> WORK REQUIRED: Reproduce the data below in full and to the letter, images excepted.
------------------------------------
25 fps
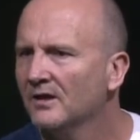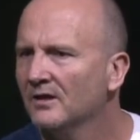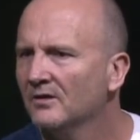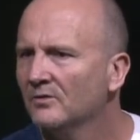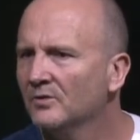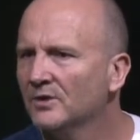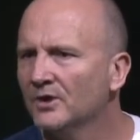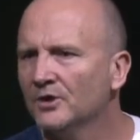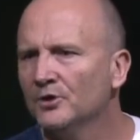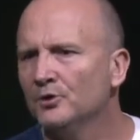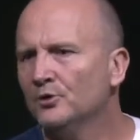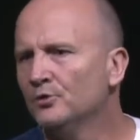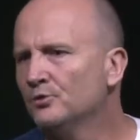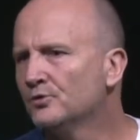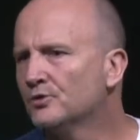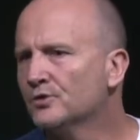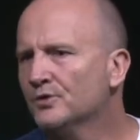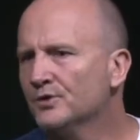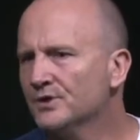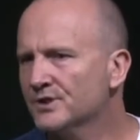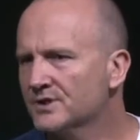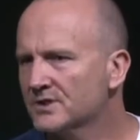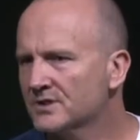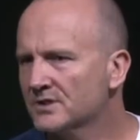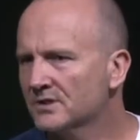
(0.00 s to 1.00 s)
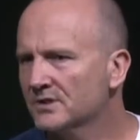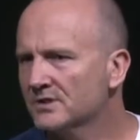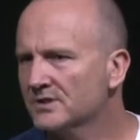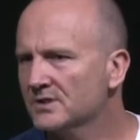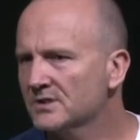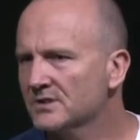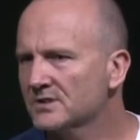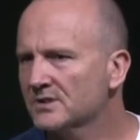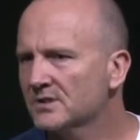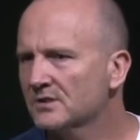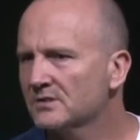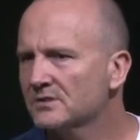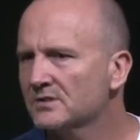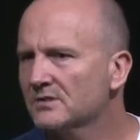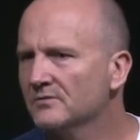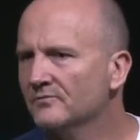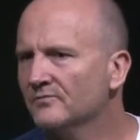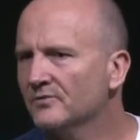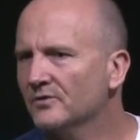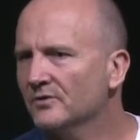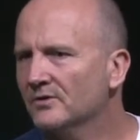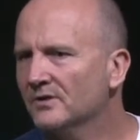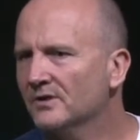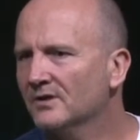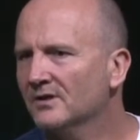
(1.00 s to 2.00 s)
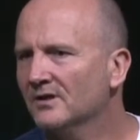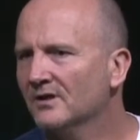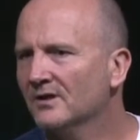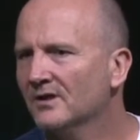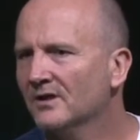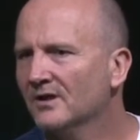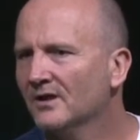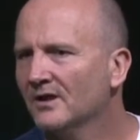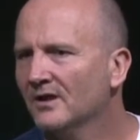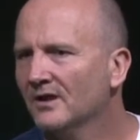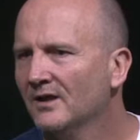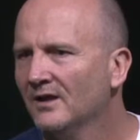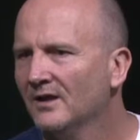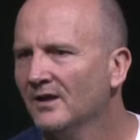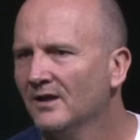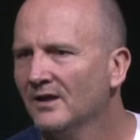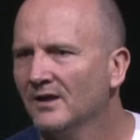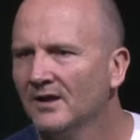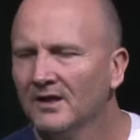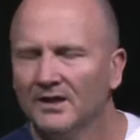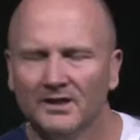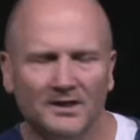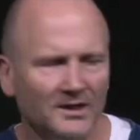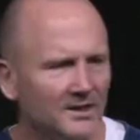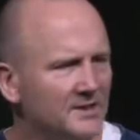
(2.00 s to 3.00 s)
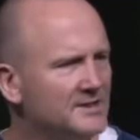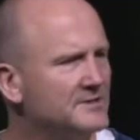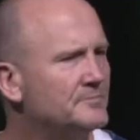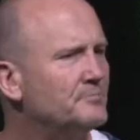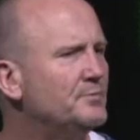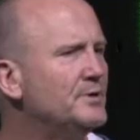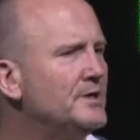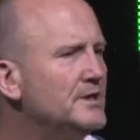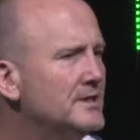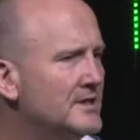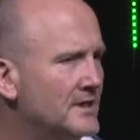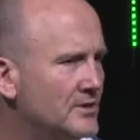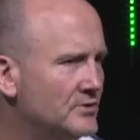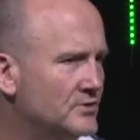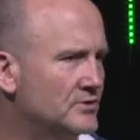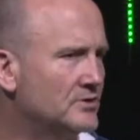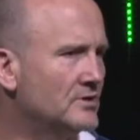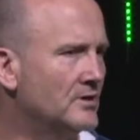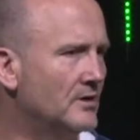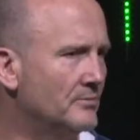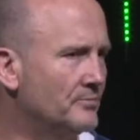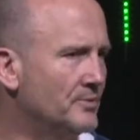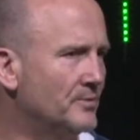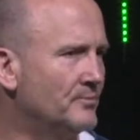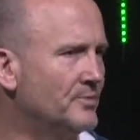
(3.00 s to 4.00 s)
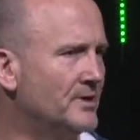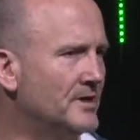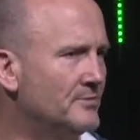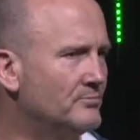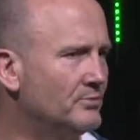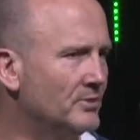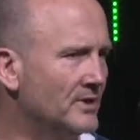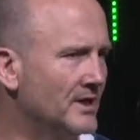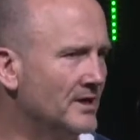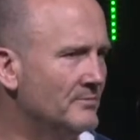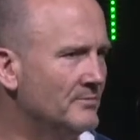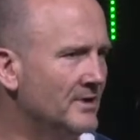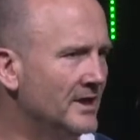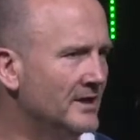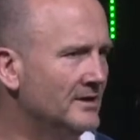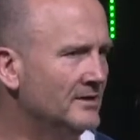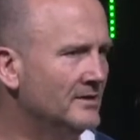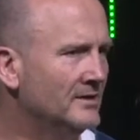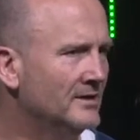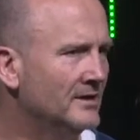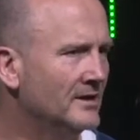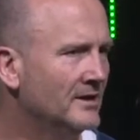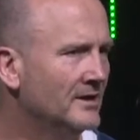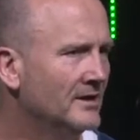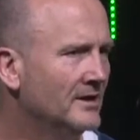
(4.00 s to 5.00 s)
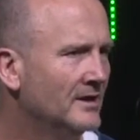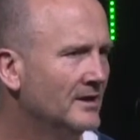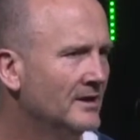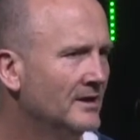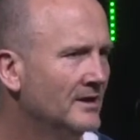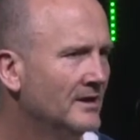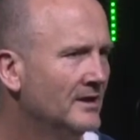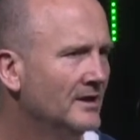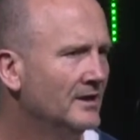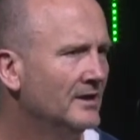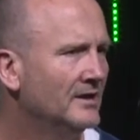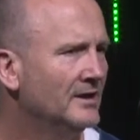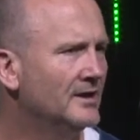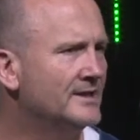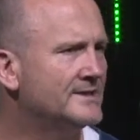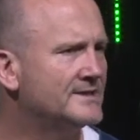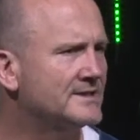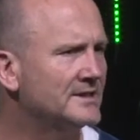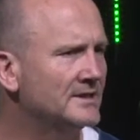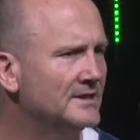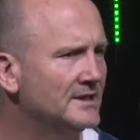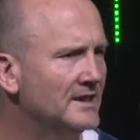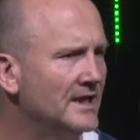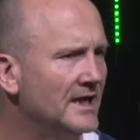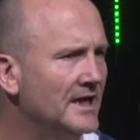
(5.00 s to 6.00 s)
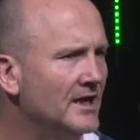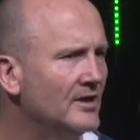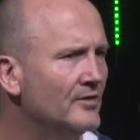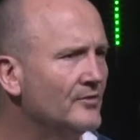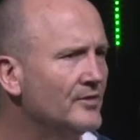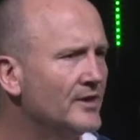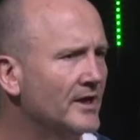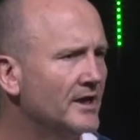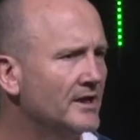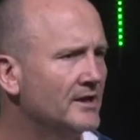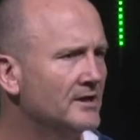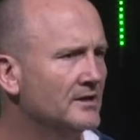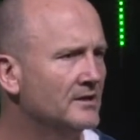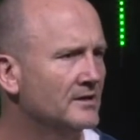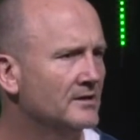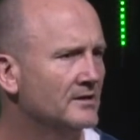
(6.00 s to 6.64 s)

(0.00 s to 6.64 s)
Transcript: When a new Christian just gets converted. Let's be those type of people, amen. Let's allow that.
------------------------------------
> TASK OUTPUT:
25 fps
(0.00 s to 1.00 s)
(1.00 s to 2.00 s)
(2.00 s to 3.00 s)
(3.00 s to 4.00 s)
(4.00 s to 5.00 s)
(5.00 s to 6.00 s)
(6.00 s to 6.64 s)

(0.00 s to 6.64 s)
Transcript: When a new Christian just gets converted. Let's be those type of people, amen. Let's allow that.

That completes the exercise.